Still now that APOE4 pair seems to be confirmed, I need to go back to my reading.
Anyhow thanks for the reference to the APOE4 community.
Myself an Industrial Eng. master… if you need help with statistics or software design let me know.
Thanks,
Ran.
– Very, very interesting. That 3 months score probably gave *you* a heart attack!
– Naturally I should mention I have next to no experience with the lipid studies and characteristics of children. And for that matter, there’s even less I’m sure with the subset of low carb.
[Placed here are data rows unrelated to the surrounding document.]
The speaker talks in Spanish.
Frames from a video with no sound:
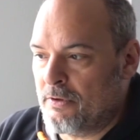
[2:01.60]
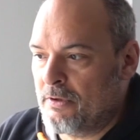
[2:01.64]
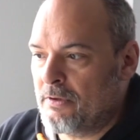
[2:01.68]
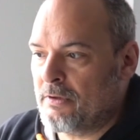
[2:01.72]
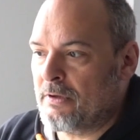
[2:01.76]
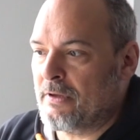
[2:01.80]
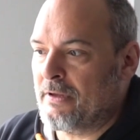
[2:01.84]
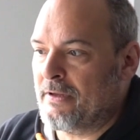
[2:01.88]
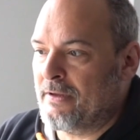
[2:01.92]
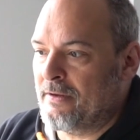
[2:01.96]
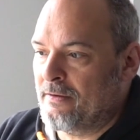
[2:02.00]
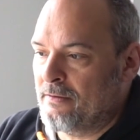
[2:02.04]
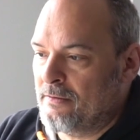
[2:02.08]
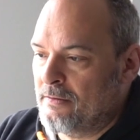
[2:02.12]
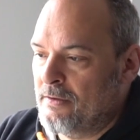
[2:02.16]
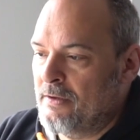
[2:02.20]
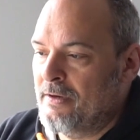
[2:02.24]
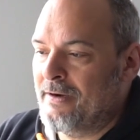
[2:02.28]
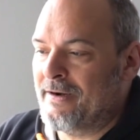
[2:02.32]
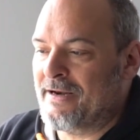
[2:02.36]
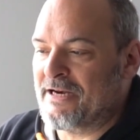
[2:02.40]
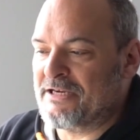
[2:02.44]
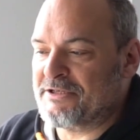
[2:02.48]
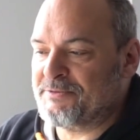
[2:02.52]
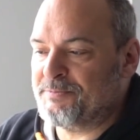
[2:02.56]
eh, que
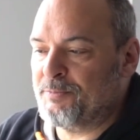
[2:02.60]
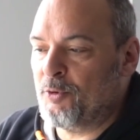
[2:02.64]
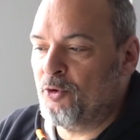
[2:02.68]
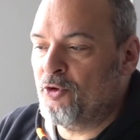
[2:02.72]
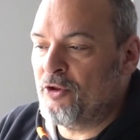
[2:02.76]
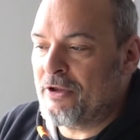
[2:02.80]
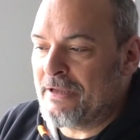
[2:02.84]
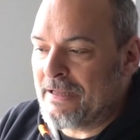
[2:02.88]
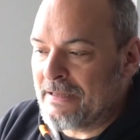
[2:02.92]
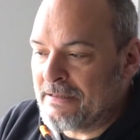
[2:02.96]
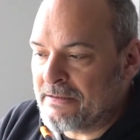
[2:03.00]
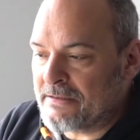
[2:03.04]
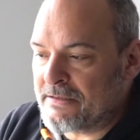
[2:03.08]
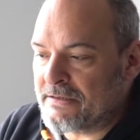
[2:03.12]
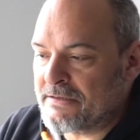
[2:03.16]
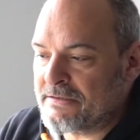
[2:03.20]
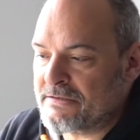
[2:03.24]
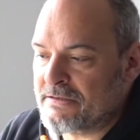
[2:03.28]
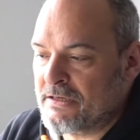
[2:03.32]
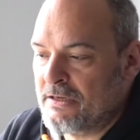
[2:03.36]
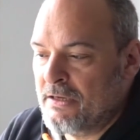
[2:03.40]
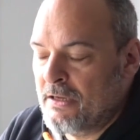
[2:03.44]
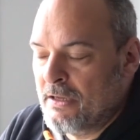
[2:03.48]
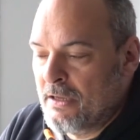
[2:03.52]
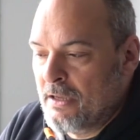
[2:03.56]
responde
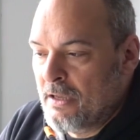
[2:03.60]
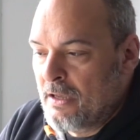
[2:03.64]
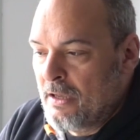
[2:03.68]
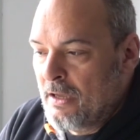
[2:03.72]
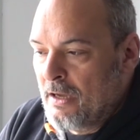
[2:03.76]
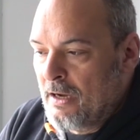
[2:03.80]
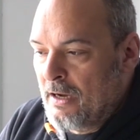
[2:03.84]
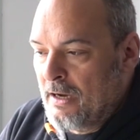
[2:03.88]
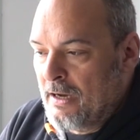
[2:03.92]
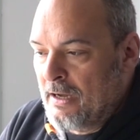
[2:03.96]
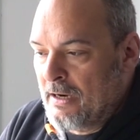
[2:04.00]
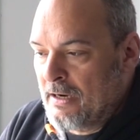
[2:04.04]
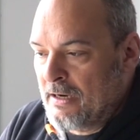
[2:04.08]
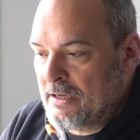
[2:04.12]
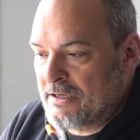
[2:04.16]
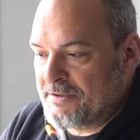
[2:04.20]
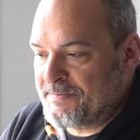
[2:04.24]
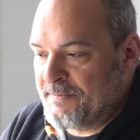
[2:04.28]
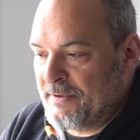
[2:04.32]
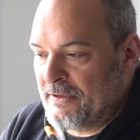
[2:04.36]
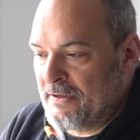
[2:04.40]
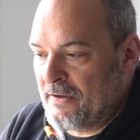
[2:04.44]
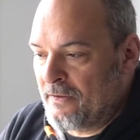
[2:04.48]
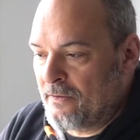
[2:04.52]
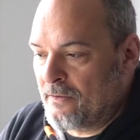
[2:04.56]
antes a las
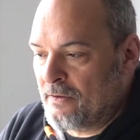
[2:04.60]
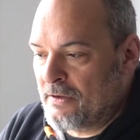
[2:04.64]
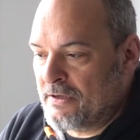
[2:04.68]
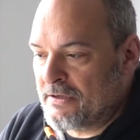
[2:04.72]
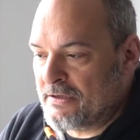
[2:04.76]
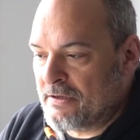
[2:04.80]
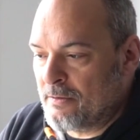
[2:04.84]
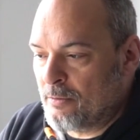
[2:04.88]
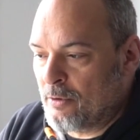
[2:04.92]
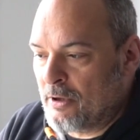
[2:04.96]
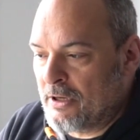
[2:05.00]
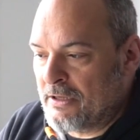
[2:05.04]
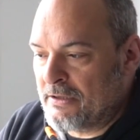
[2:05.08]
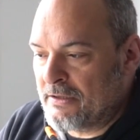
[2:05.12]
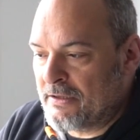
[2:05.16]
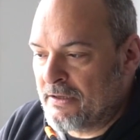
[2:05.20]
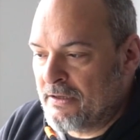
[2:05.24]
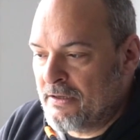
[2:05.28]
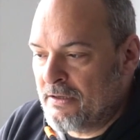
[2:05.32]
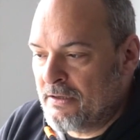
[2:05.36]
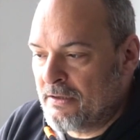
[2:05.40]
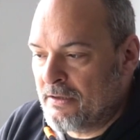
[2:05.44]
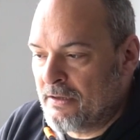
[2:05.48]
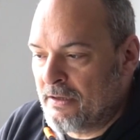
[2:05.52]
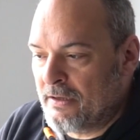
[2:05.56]
peticiones del
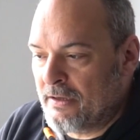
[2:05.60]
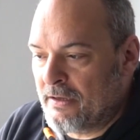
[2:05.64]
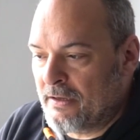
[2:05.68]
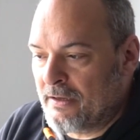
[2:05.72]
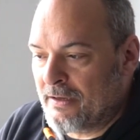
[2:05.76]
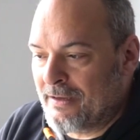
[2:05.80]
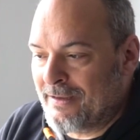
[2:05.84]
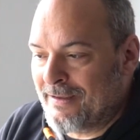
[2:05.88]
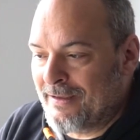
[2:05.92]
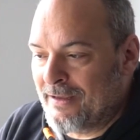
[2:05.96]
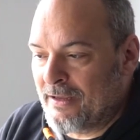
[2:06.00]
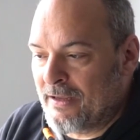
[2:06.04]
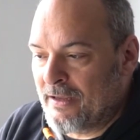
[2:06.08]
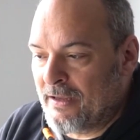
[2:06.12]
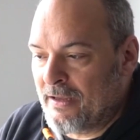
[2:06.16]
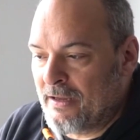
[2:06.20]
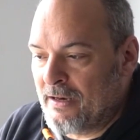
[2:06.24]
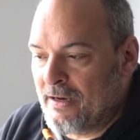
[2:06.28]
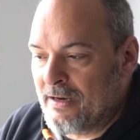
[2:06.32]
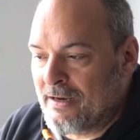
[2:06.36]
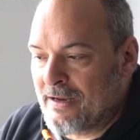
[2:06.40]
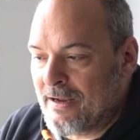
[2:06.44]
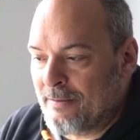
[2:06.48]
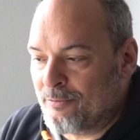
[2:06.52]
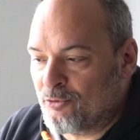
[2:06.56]
volante que
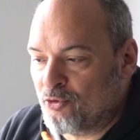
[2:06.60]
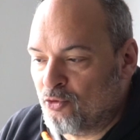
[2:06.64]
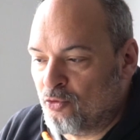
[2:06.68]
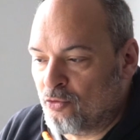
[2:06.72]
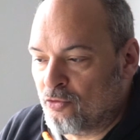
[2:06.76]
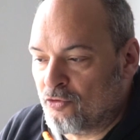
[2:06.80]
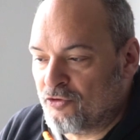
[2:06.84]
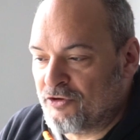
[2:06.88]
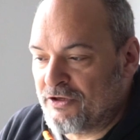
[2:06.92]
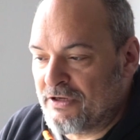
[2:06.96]
el Captur.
– On his next test, I’d suggest also getting fasting insulin, a thyroid panel (check possible hypothyroidism), hsCRP and ferritin (possible inflammation first checkers, can lead to more specific tests), LP-Pla2 (possible athero signal), along with Comp Metabolic Panel (CMP) and Complete Blood Count (CBC) for top liners. However, this might add up to four or five tubes drawn which might be too much for his age, I’m not sure.
– You may find my upcoming development of great interest, which I hope to have up very soon.
– Thank you for your offer to help. I may indeed need some statistics assistance soon (you’ll know why in the near future).